Jaime Septién

Ya he tocado este tema. Pero, lejos de fatigarse, mis bienhechores de diversas partes del mundo, la mayoría situadas en África o en Asia, han seguido proponiéndome negocios fabulosos, alianzas impostergables, traslados de cuentas de maridos con cáncer terminal o con un deseo ardiente de ayudarme en mis labores caritativas. Me conocen tan bien, me tienen tan en su radar, que no saben si soy señor o señora…

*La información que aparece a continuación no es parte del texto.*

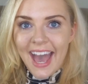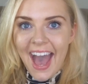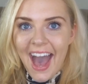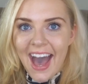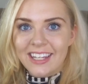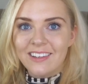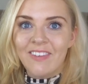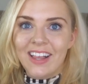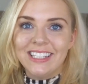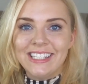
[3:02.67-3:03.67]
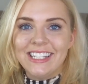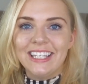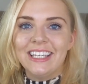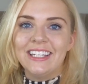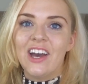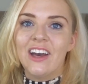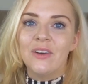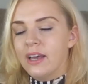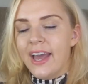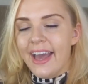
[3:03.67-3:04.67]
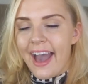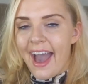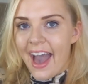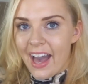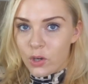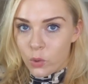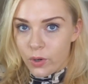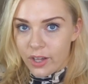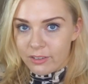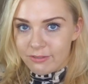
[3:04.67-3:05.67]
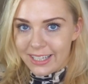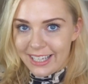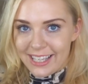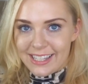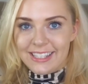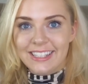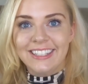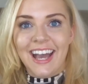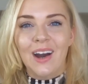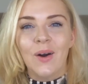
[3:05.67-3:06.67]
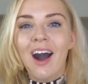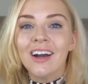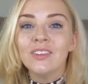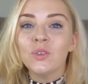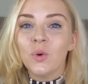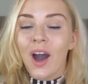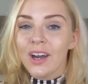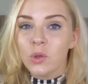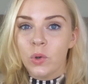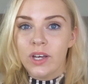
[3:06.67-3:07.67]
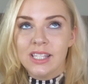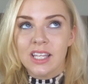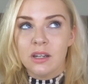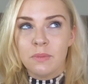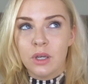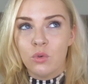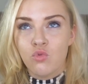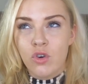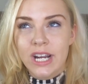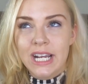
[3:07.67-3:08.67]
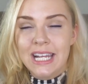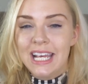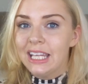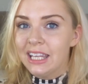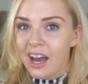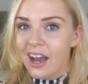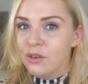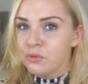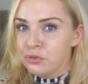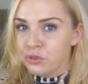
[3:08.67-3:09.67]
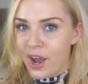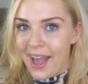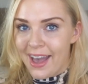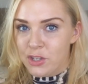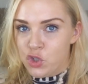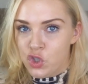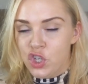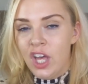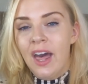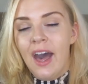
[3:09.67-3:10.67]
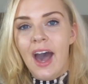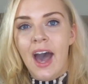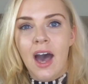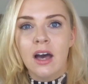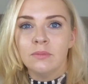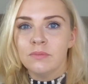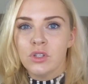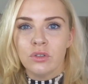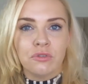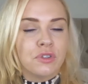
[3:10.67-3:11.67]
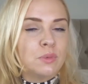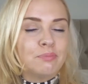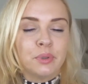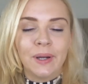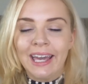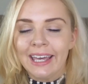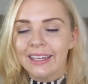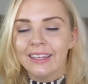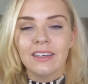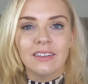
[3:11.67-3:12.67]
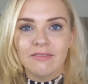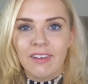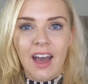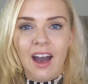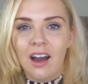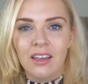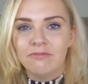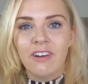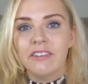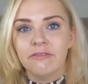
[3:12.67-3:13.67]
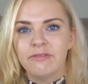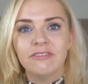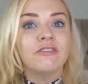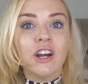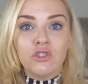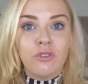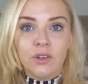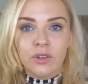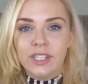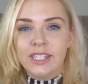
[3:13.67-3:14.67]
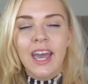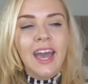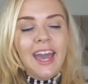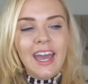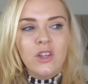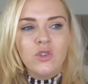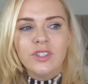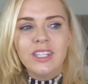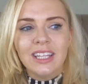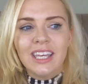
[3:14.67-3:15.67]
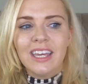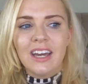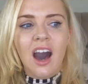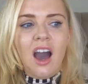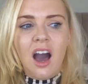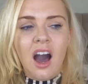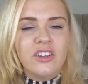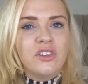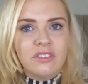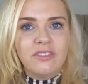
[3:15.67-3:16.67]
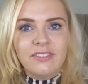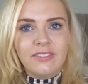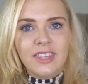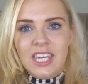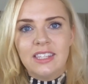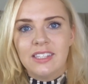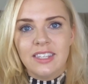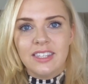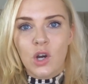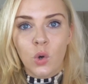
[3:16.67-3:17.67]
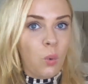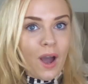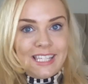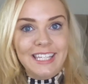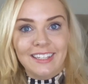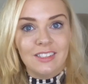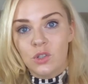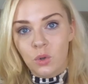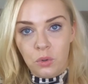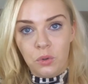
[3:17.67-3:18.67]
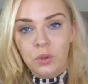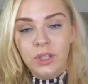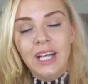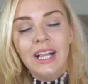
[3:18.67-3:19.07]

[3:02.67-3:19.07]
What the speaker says: had Valentino Aqua released. Now, I thought Aqua is going to be really light, fresh, sort of spring, high, very fresh fragrance. Interestingly, I don't think this is aquatic at all.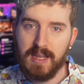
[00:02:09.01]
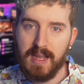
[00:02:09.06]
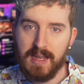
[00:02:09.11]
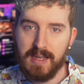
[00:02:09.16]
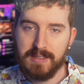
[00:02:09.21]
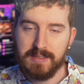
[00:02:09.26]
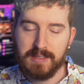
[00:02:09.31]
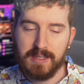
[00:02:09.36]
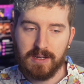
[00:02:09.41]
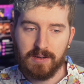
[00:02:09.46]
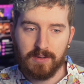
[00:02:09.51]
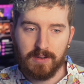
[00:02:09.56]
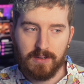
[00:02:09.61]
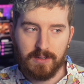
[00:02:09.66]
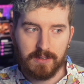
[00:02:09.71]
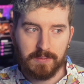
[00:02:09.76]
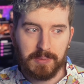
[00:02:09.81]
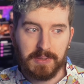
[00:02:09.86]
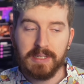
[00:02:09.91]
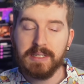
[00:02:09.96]
as there
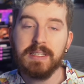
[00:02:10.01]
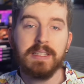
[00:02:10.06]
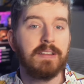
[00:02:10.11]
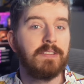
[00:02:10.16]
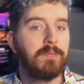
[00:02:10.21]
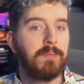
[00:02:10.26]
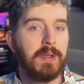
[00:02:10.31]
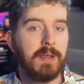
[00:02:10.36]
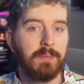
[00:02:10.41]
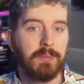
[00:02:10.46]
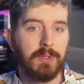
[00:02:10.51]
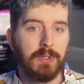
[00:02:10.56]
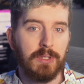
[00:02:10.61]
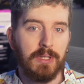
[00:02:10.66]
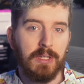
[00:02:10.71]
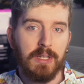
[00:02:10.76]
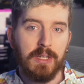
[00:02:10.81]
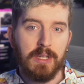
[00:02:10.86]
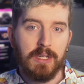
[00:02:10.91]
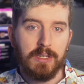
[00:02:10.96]
are plenty of
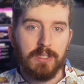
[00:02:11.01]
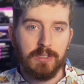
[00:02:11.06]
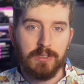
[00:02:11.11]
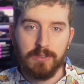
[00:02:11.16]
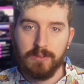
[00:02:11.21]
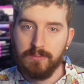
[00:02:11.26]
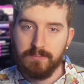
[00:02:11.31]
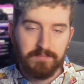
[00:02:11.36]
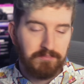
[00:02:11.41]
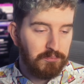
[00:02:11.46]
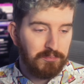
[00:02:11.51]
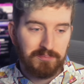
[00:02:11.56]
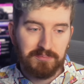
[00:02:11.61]
people who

La última (diez minutos antes de escribir esta colaboración) fue la de un capitán (¿de qué ejército?, supongo que de las fuerzas armadas estadounidenses) que sirve en Afganistán. Me explica, brevemente, que tienen en su poder fondos que desea sacar de Medio Oriente. ¿Por qué? ¿De qué tamaño son esos fondos. No me lo dice, pero debo suponer que son cuantiosos pues, acto seguido, subraya que la cuestión más importante de todas es si puede confiar en mí. ¿Confiar en mí? ¿Cómo para qué?
He aquí la propuesta: una vez que los fondos hayan sido transferidos a mi cuenta, yo podría quedarme con treinta por ciento del dinero y el resto guardárselo al capitán y a sus amigos. La parte que me corresponde es el fruto de mi trabajo para encontrar un lugar seguro, el cual pueda servir de receptor al resto del dinero; una especie de paraíso fiscal en el que los muchachos del Tercer Batallón de Soporte de Brigada en Afganistán puedan gozarlo en su retiro. Sin las molestias del fisco.
El proyecto de inversión del capitán termina diciendo que si estoy interesado, el propio capitán me daría todos los detalles del caso. Evidentemente, debo mandar un correo de contacto, mi cuenta bancaria, etcétera. Quizás este recado (que mi computadora manda a la bandeja de “correo no deseado” de forma automática) le haya llegado a un millón de personas. Calculo que uno de cada cien mil puede haber seguido el juego. Son diez cautivos gratuitos. El dinero fácil enloquece a muchos. Y eso lo saben muy bien estos capitanes, viudas, banqueros con cáncer, corredores de bolsa del Gabón: a que haya hombres y mujeres desesperados, tratando de ganar con un golpe de suerte. Internet se ha vuelto una jungla no apta para inocentes. Lo mejor es usar la red a nuestro favor. Y no creer en ninguna de sus “ofertas”.